Task requirements → In the material below, find the line with "[00:00:06.25 to 00:00:07.29]"; set down that line and every line after it to the end, exactly, without pictures.

The data →
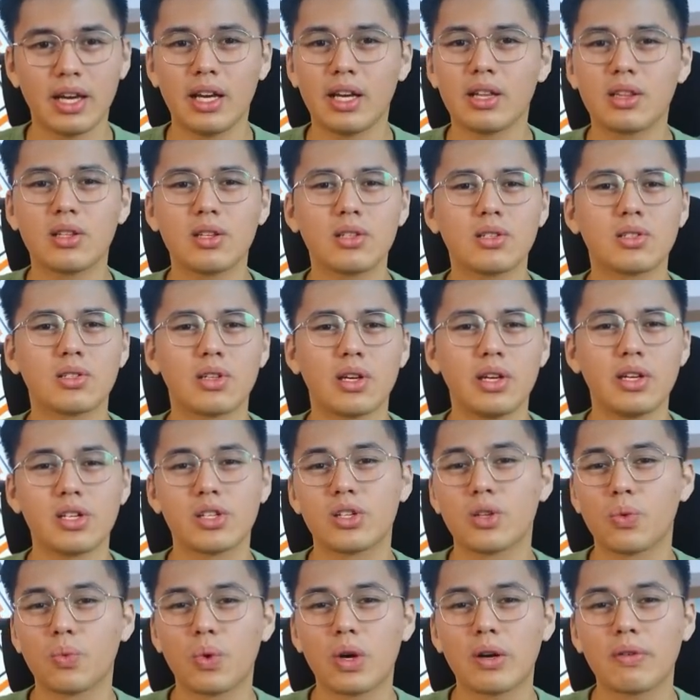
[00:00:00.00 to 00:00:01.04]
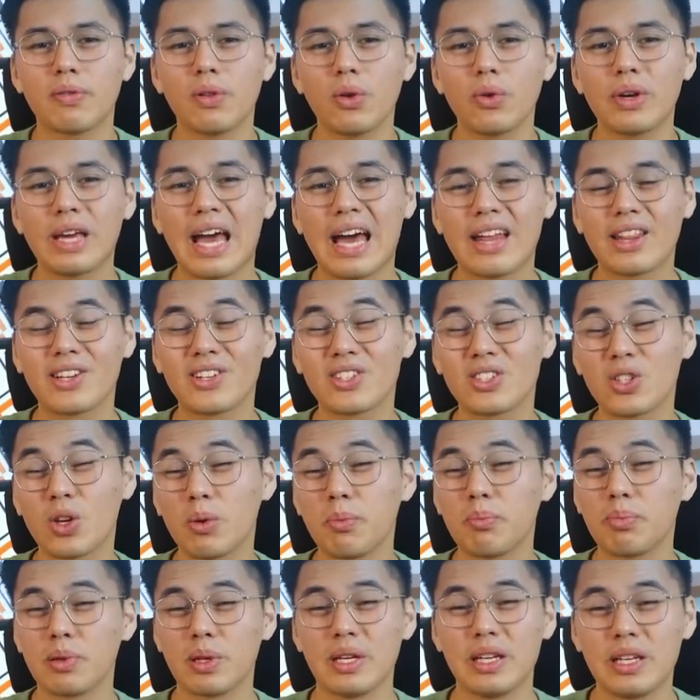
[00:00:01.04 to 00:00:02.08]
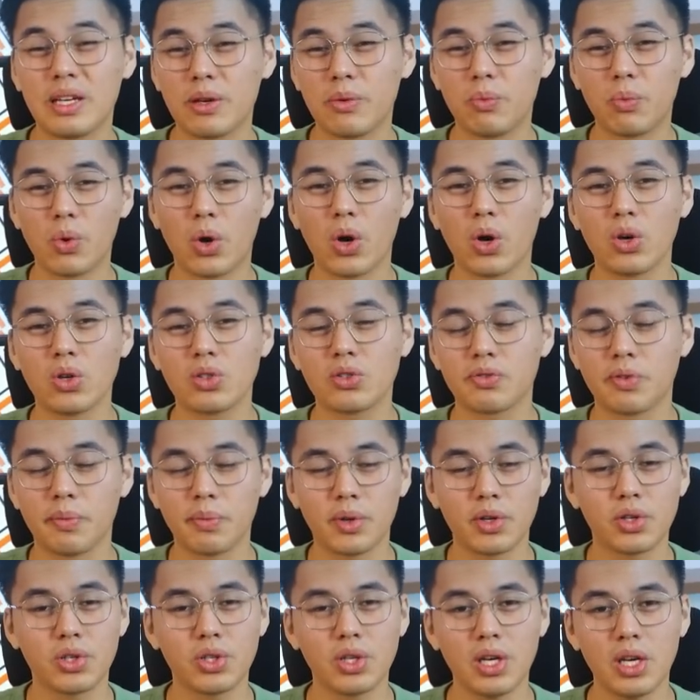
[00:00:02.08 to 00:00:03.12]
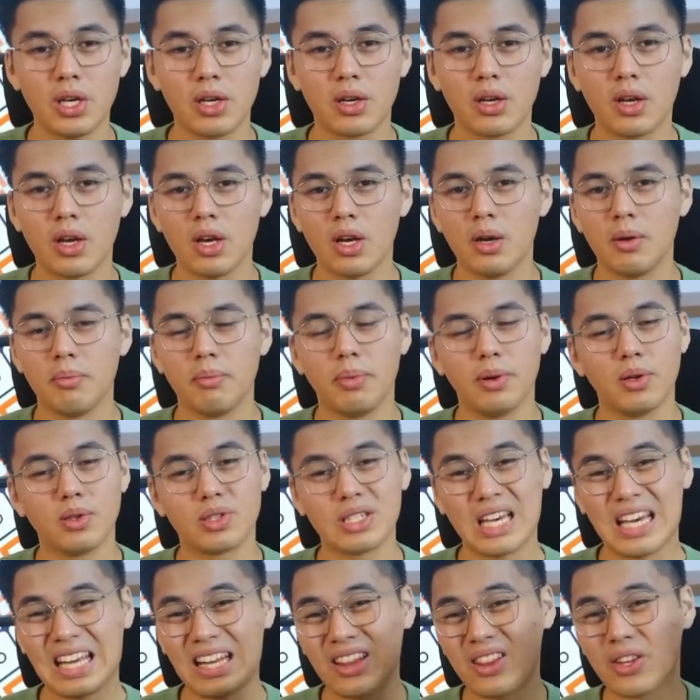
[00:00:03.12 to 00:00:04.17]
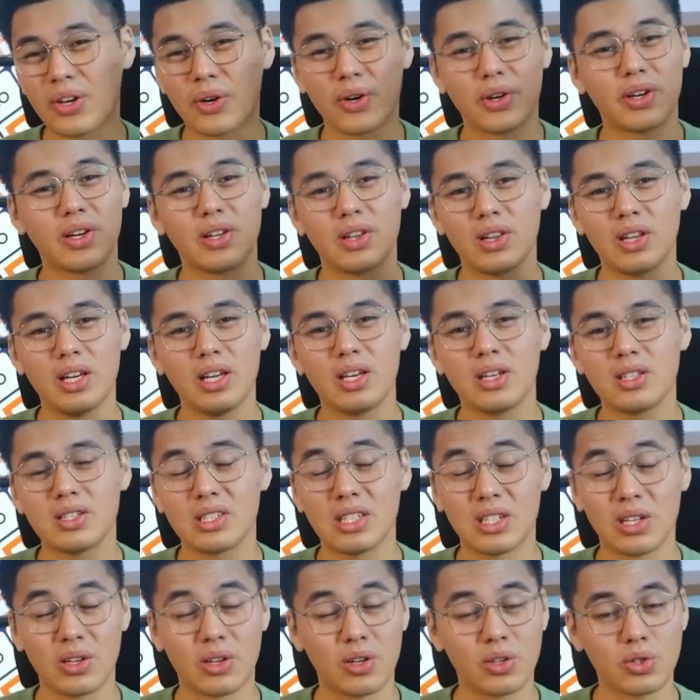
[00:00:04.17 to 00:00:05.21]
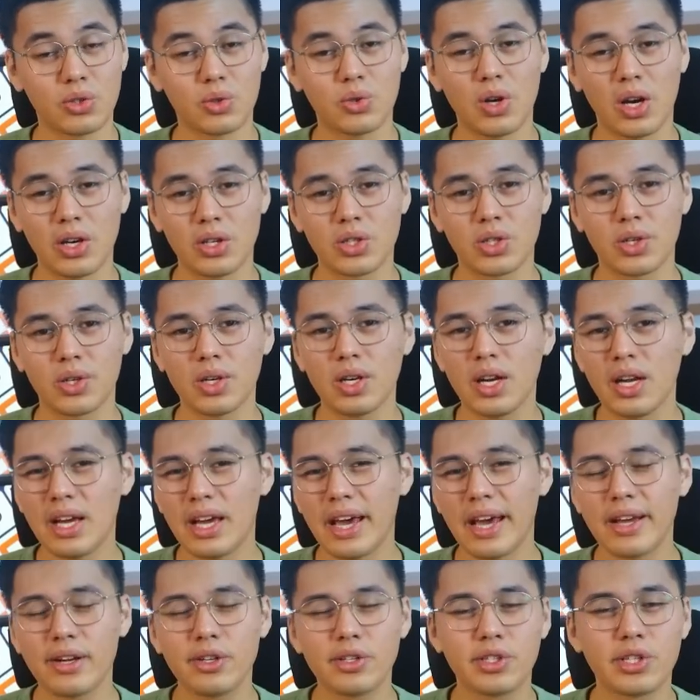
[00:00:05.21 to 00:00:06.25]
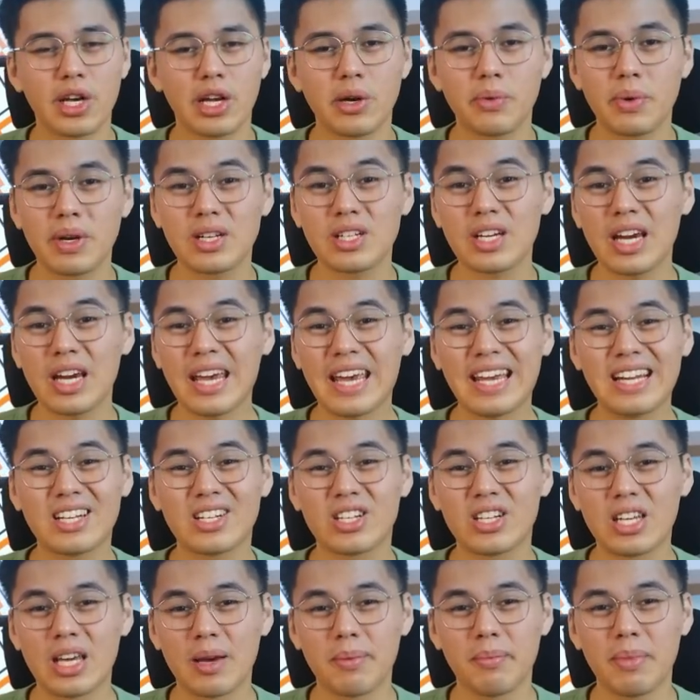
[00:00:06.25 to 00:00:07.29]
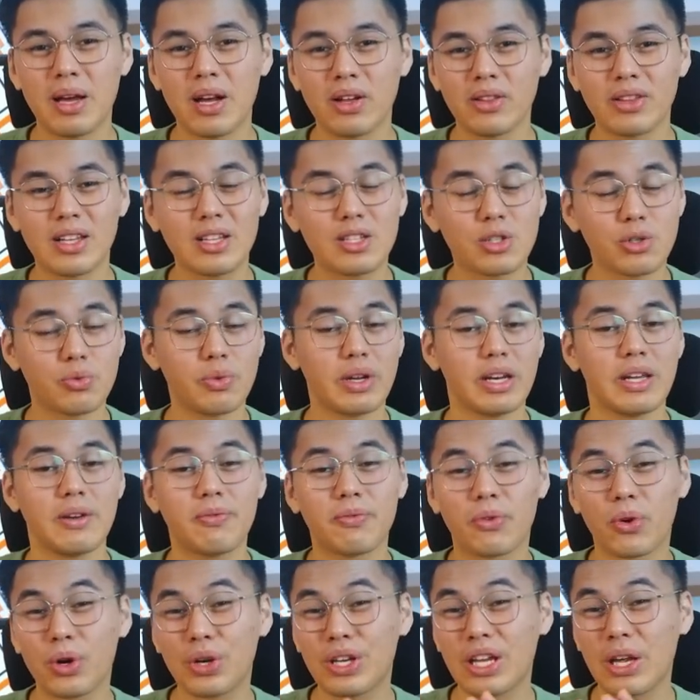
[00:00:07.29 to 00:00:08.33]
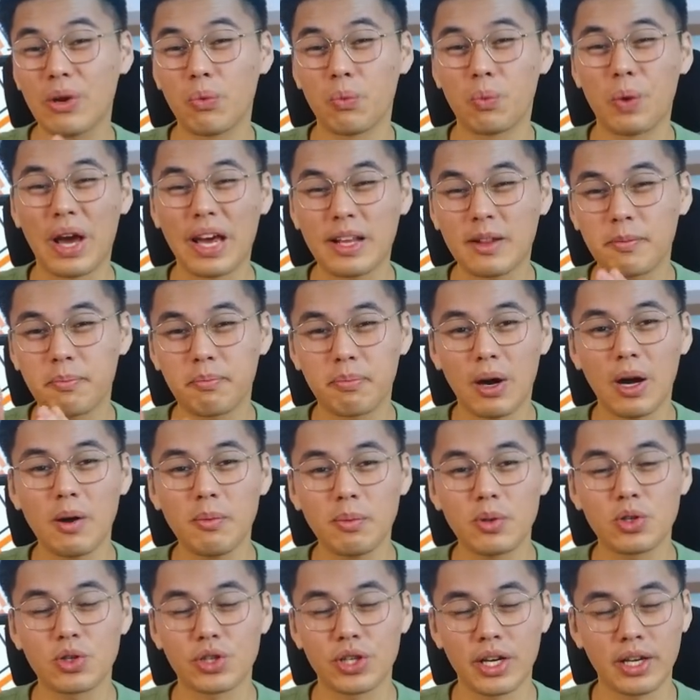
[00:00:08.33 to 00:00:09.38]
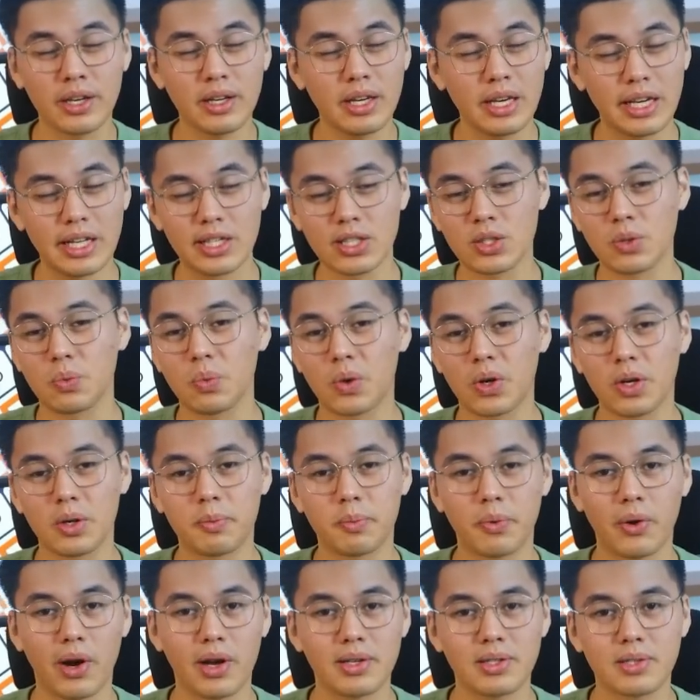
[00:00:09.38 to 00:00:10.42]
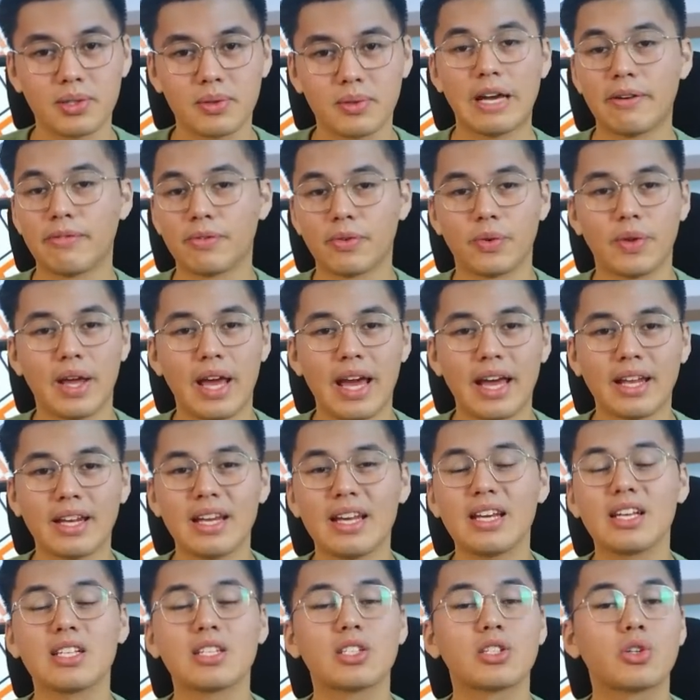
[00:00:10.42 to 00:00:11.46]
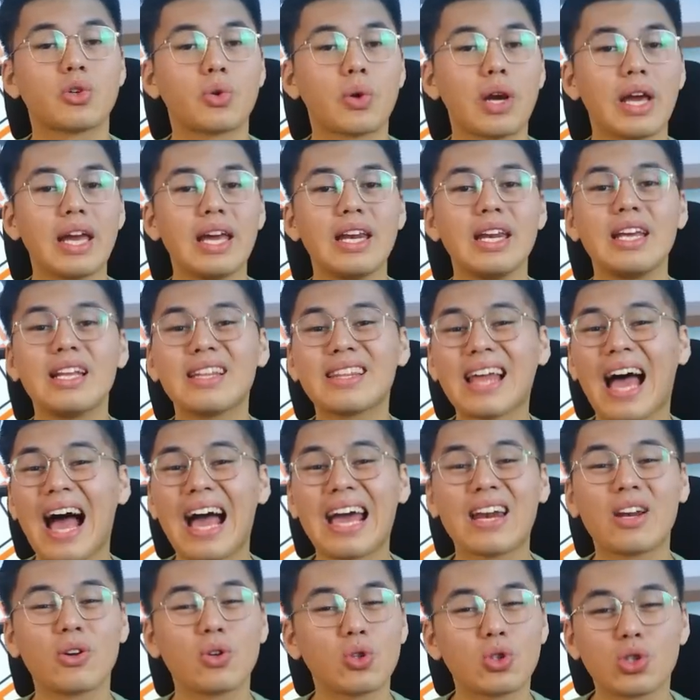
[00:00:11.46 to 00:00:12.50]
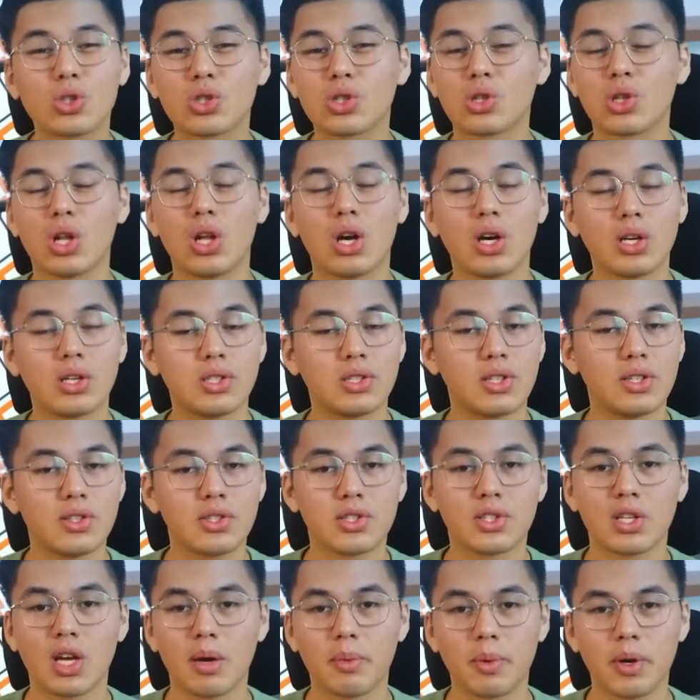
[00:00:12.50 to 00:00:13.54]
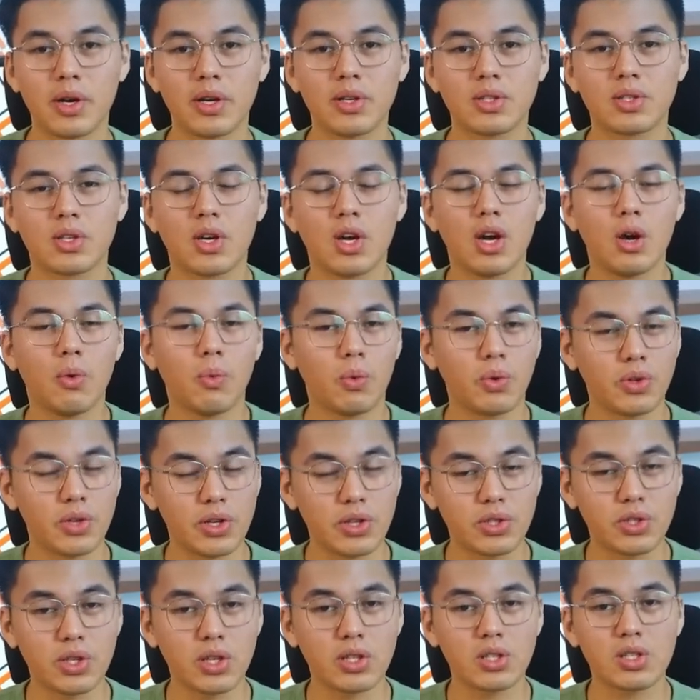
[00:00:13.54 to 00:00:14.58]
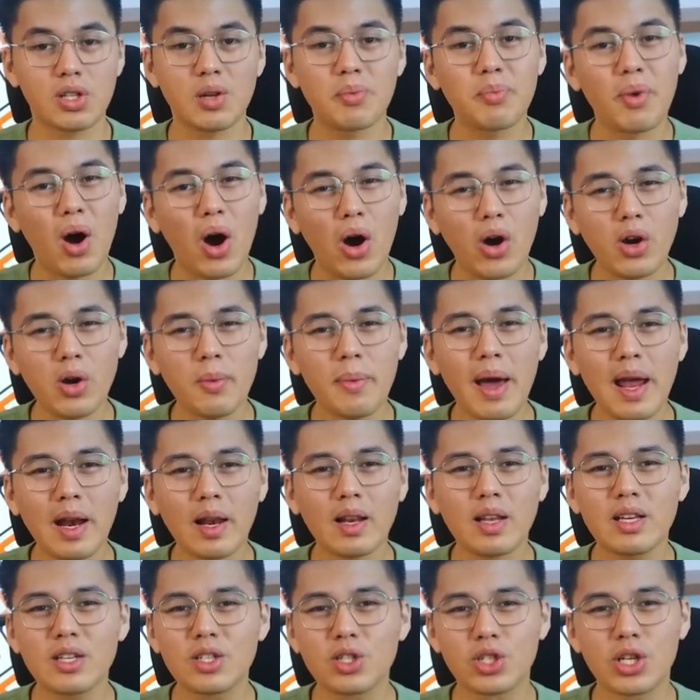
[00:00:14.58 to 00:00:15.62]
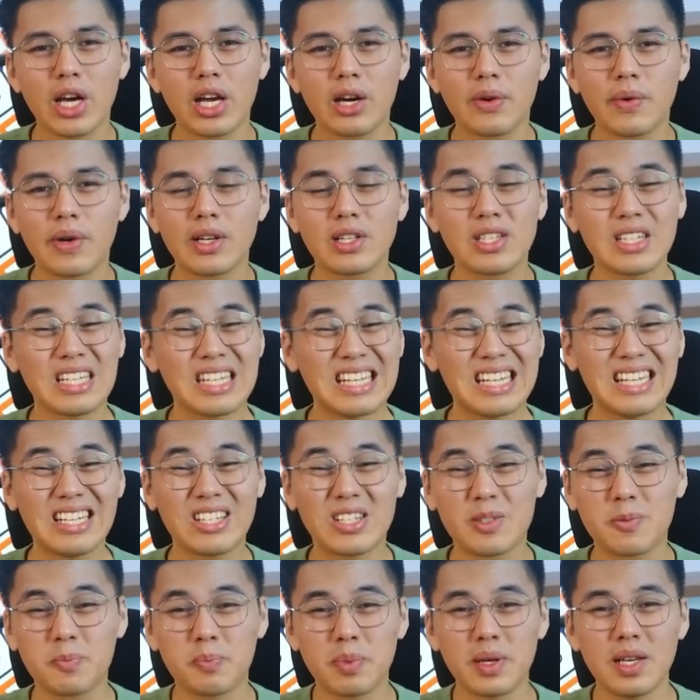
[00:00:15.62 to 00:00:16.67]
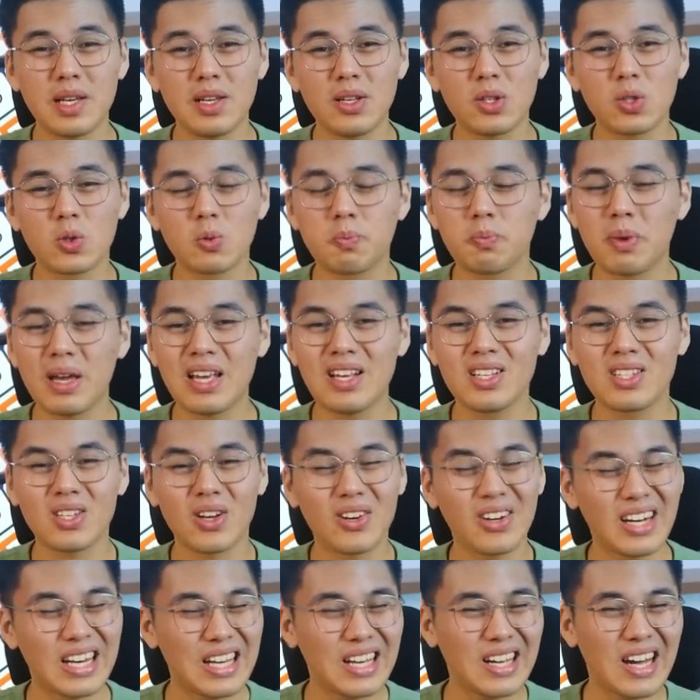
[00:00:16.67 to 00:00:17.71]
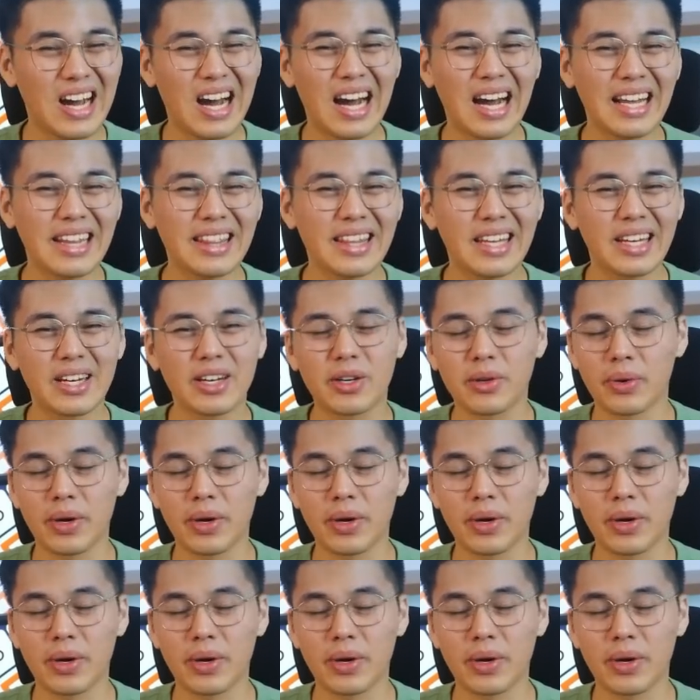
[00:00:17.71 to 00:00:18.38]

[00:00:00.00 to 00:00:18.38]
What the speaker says: At this stage, the workflow gathers completed rows from the sheet, builds internal links into the structure, and generates HTML that's ready for direct publishing into WordPress. After that is creating titles, slugs, and summaries, where the system automatically generates each piece based on the content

Output for this task →
[00:00:06.25 to 00:00:07.29]
[00:00:07.29 to 00:00:08.33]
[00:00:08.33 to 00:00:09.38]
[00:00:09.38 to 00:00:10.42]
[00:00:10.42 to 00:00:11.46]
[00:00:11.46 to 00:00:12.50]
[00:00:12.50 to 00:00:13.54]
[00:00:13.54 to 00:00:14.58]
[00:00:14.58 to 00:00:15.62]
[00:00:15.62 to 00:00:16.67]
[00:00:16.67 to 00:00:17.71]
[00:00:17.71 to 00:00:18.38]

[00:00:00.00 to 00:00:18.38]
What the speaker says: At this stage, the workflow gathers completed rows from the sheet, builds internal links into the structure, and generates HTML that's ready for direct publishing into WordPress. After that is creating titles, slugs, and summaries, where the system automatically generates each piece based on the content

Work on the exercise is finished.